A supplement to or variant of the system prescribed in ZTV-ING [3] involves the backing (extended ridge gap grouting/planned block backing) of the entire inner lining block with cement (suspension). The basic idea here is to ensure a fully concreted inner shell before the mountain water drainage is injected and the water pressure on the outside presses the geomembrane on the outside of the inner shell. This system prevents possible damage that can result from the water pressure pushing the geomembrane onto uneven surfaces or, in the worst case, onto the exposed reinforcement on the outside of the inner lining of the tunnel. 

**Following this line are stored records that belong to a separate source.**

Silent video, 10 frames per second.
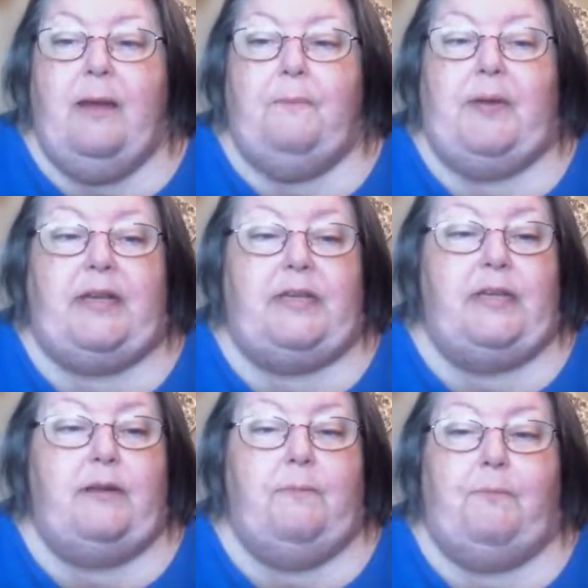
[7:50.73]

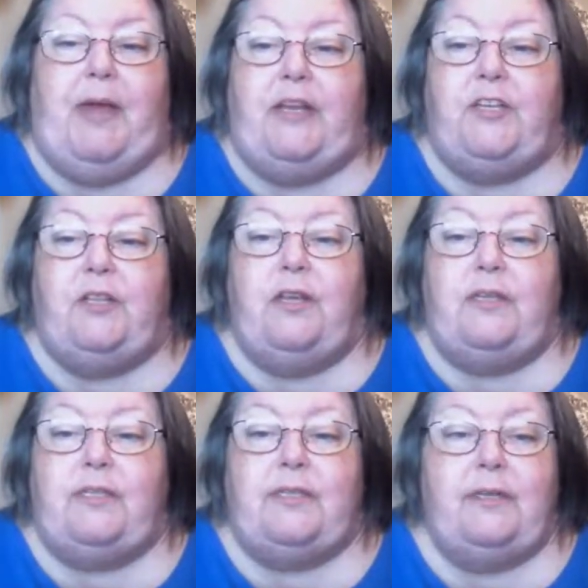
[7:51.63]

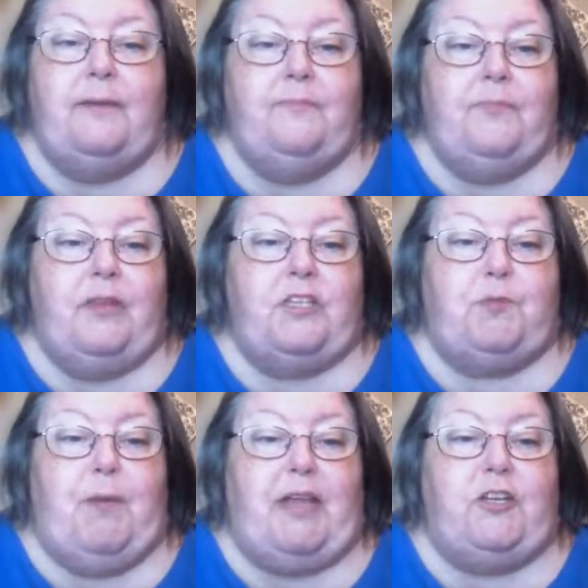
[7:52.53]
pendulous
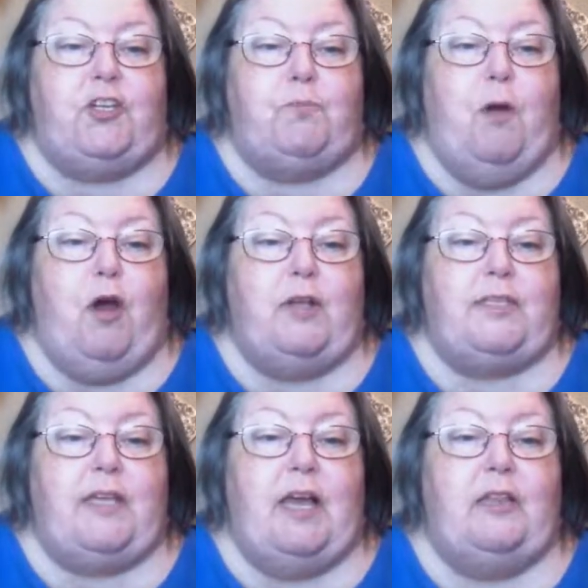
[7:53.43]
Spanish
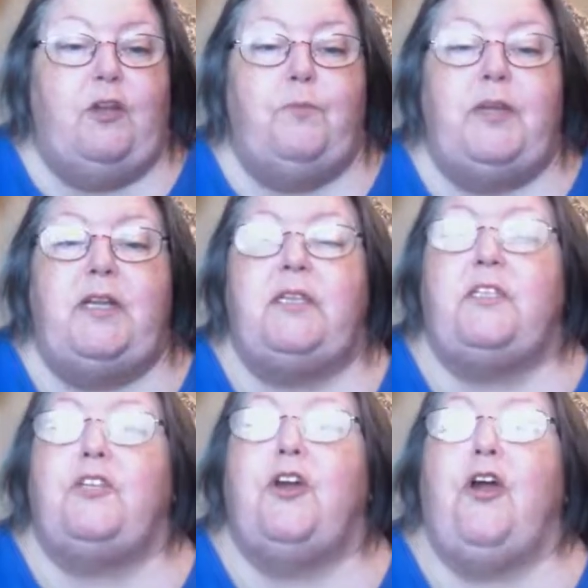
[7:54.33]
moss a
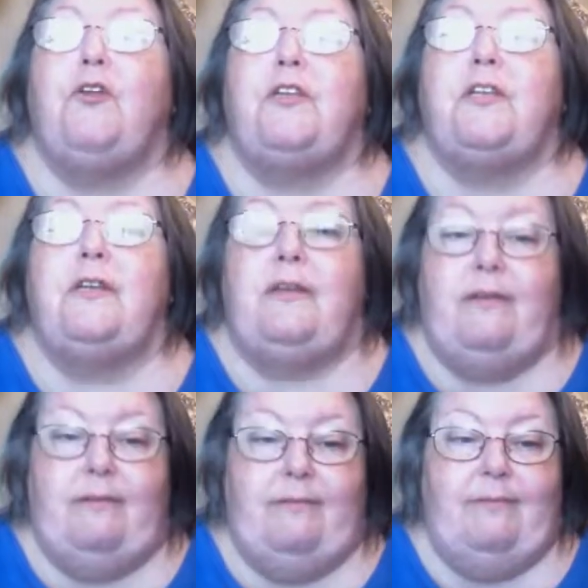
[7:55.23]
luminous curtain.
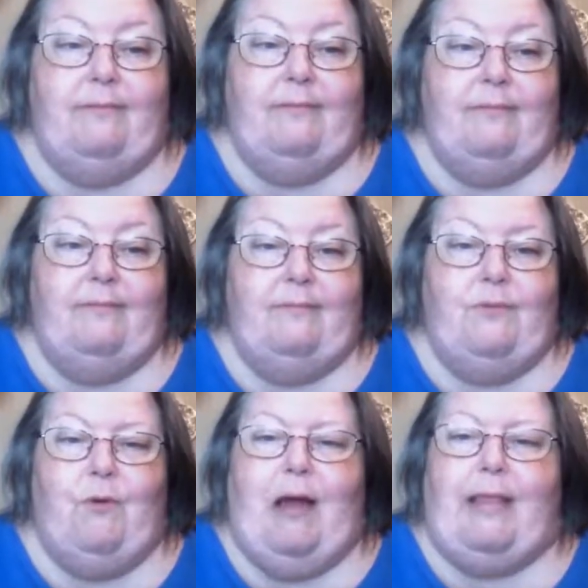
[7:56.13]

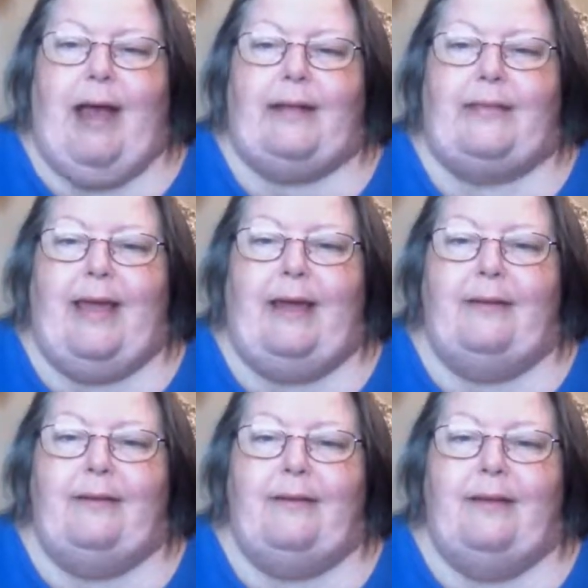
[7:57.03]
Oh, I like that.
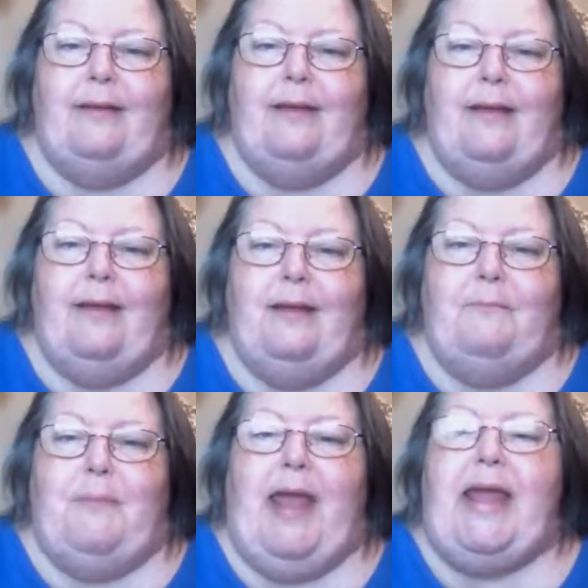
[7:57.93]

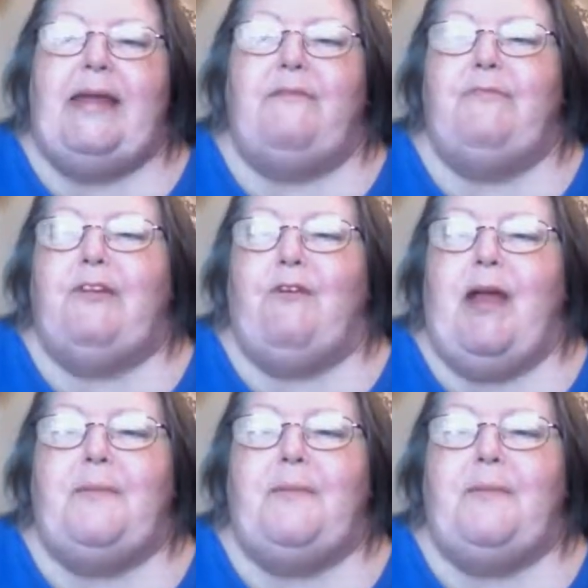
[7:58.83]
Made of the gray,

2.2 Sealing Against Seepage or Pressurised Water

When sealing in tunnel construction, a distinction is made between seepage water and pressurised water sealing (single to multiple layers).  

2.2.1 Umbrella Sealing System

5 | Seepage water seal against non-pressing water
Credit/Quelle: Marc Meissner

5 | Seepage water seal against non-pressing water
Credit/Quelle: Marc Meissner
In a tunnel with pressureless water accumulation, the structure is protected against moisture with an umbrella seal and the seepage water is routed via the longitudinal drainage to the foot of the tunnel with the following layer structure (Fig. 5) (from outside to inside):

Sprayed concrete outer shell with sealing support

Protective geotextile

2 mm thick geomembrane (single layer)

Concrete inner shell. 

2.2.2 Single-Layer Pressurised Water Seal

6 | Single-layer pressurised water seal (pressurised water retaining)
Credit/Quelle: Marc Meissner

6 | Single-layer pressurised water seal (pressurised water retaining)
Credit/Quelle: Marc Meissner
In the case of pressurised water, a pressurised water-retaining single-layer PSM is installed all around with bulkhead waterstops in the block joints and the layer structure (Fig. 6) is as follows (from outside to inside):

Sprayed concrete outer shell with sealing support

Protective geotextile

3 mm thick geomembrane (single layer) or

Waterproof reinforced concrete inner shell (in accordance with ZTV-ING [3]).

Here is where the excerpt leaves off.